I have (almost) exactly a year until my final semester at Emerson, when I’ll be putting together a creative thesis to earn my BFA. This means, mostly because I plan everything far far FAR in advance, that it is time to make some decisions. My initial inclination was to write a collection of short stories incorporating space without trudging into murky sci-fi waters.

But that was short lived. Since then I’ve become enamored with the concept of linked stories: short stories that can stand alone, but also work together to tell a larger story, akin to a novel. This will probably be significantly harder to do, because I’ll have to focus in on a single subject instead of jumping around (as I’m inclined to do), but I think it will be worth the challenge.

I have all-but-officially-decided to write a series of linked stories about Dillon, a character from my story “Where He Would Be,” a hit in my last workshop that’s currently making submission rounds at a few literary journals. He’s a pretty awkward fourth grader and I’d really like to watch what happens as, and when, he grows up.

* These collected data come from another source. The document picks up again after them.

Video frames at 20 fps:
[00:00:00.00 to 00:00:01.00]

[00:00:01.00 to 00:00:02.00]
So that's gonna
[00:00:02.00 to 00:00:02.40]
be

The challenge will be, of course, to make sure the stories work alone. I don’t want to write a novel. I want to be able to send these stories out, then work them in together. For inspiration, I’ve made a list of eighteen such collections to read between now and then:

  • Elizabeth Strout – Olive Kitteridge
  • Paul Auster – Invisible
  • James Frey – Bright Shiny Morning
  • Daniyal Mueenuddin – In Other Rooms, Other Wonders
  • Gloria Naylor – The Women of Brewster Place
  • Paul Yoon – Once the Shore
  • Victoria Patterson – Drift
  • Rebecca Barry – Later, at the Bar
  • Tim O’Brien – The Things They Carried
  • Bret Easton Ellis – The Informers
  • Donald Ray Pollock – Knockemstiff
  • Kate Walbert – Our Kind
  • Monica Ali – Alentejo Blue
  • Alice Fulton – The Nightingales of Troy
  • Joan Silber – Ideas of Heaven
  • Sara Pritchard – Lately
  • Tim Winton – The Turning
  • Sandra Cisneros – The House on Mango Street

Does anyone have any suggestions of books to add to the list? I want to make sure I read a few whose stories are far far different from one another, but still (at least kind of) flow.

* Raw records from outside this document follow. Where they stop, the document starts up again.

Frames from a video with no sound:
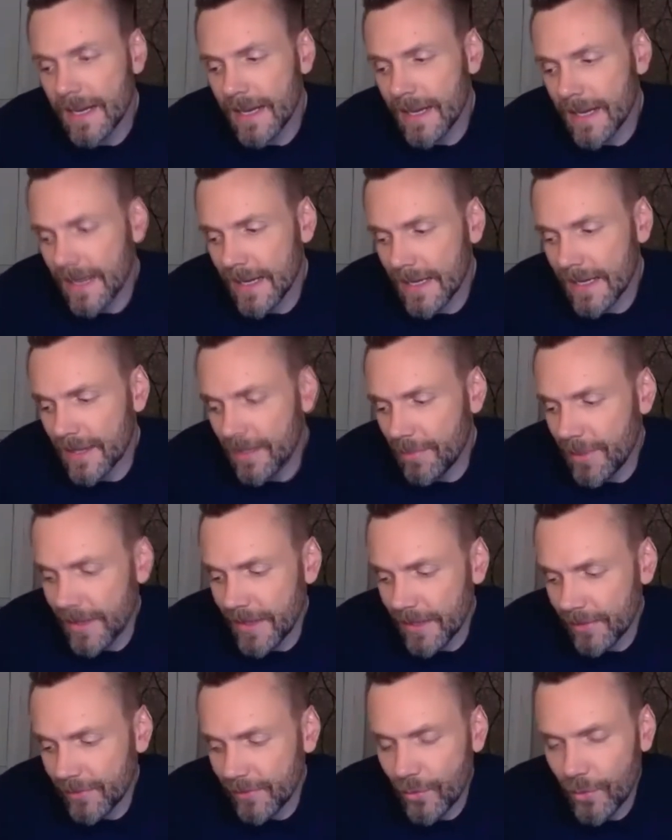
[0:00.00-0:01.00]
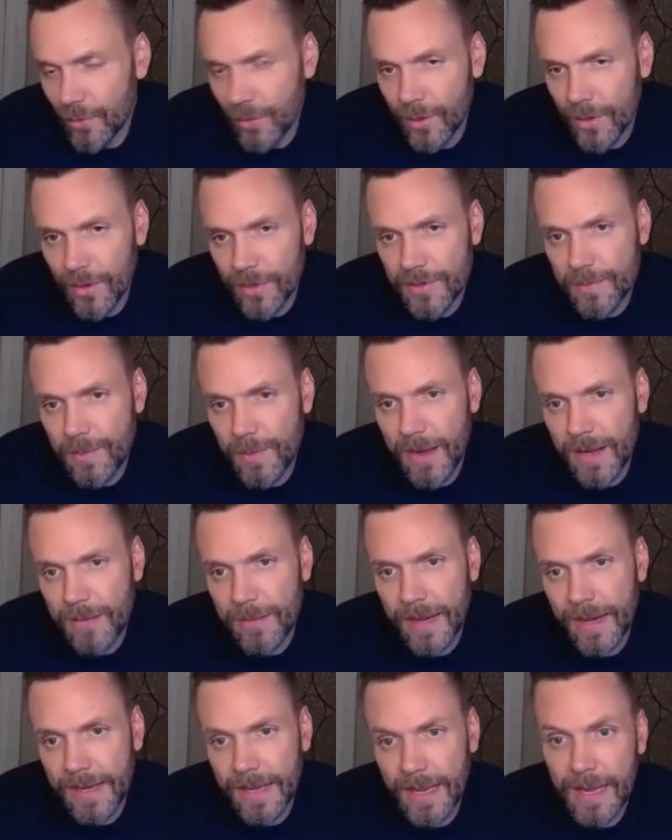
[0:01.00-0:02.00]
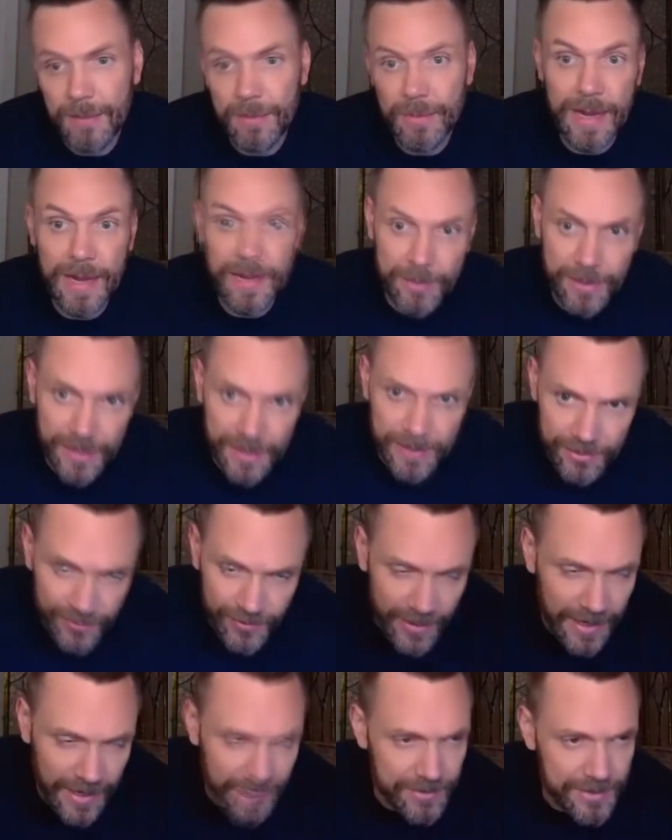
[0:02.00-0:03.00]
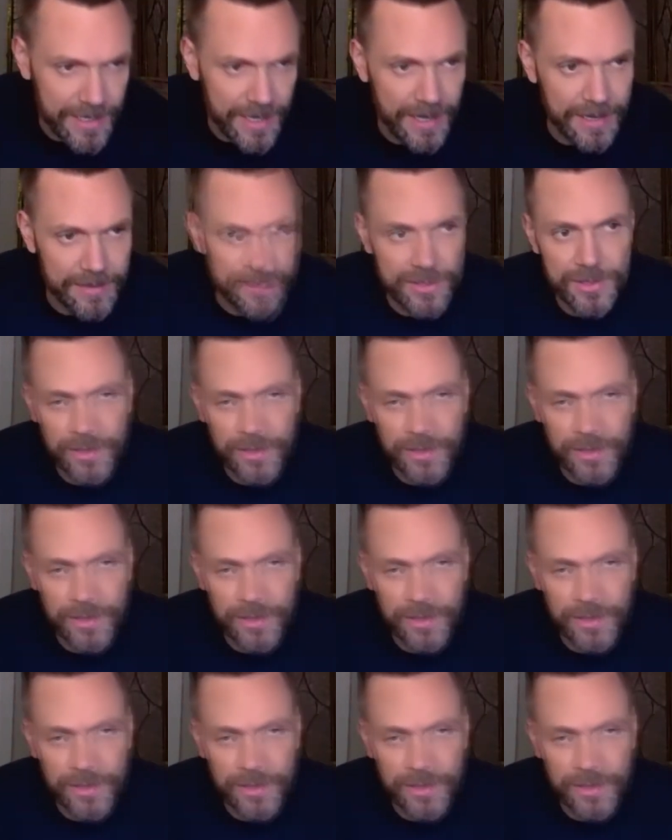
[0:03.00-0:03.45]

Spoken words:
the PS4 Spider-Man game, but now the PS5 is out.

This Is Perhaps the Start of a Male Enhancement Found Poem

January 5, 2010

I can’t get over how funny some of the spam messages I get are, particularly the ones emphasizing the importance of male enhancement (natural or otherwise). I’ve been writing down the subject lines before deleting them…the most recent ones include “durable woody in pants,” “the concentrated machodizer,” and “be young down there.”

Is it weird how I find them slightly charming? And would anyone enjoy a found poem collecting them all?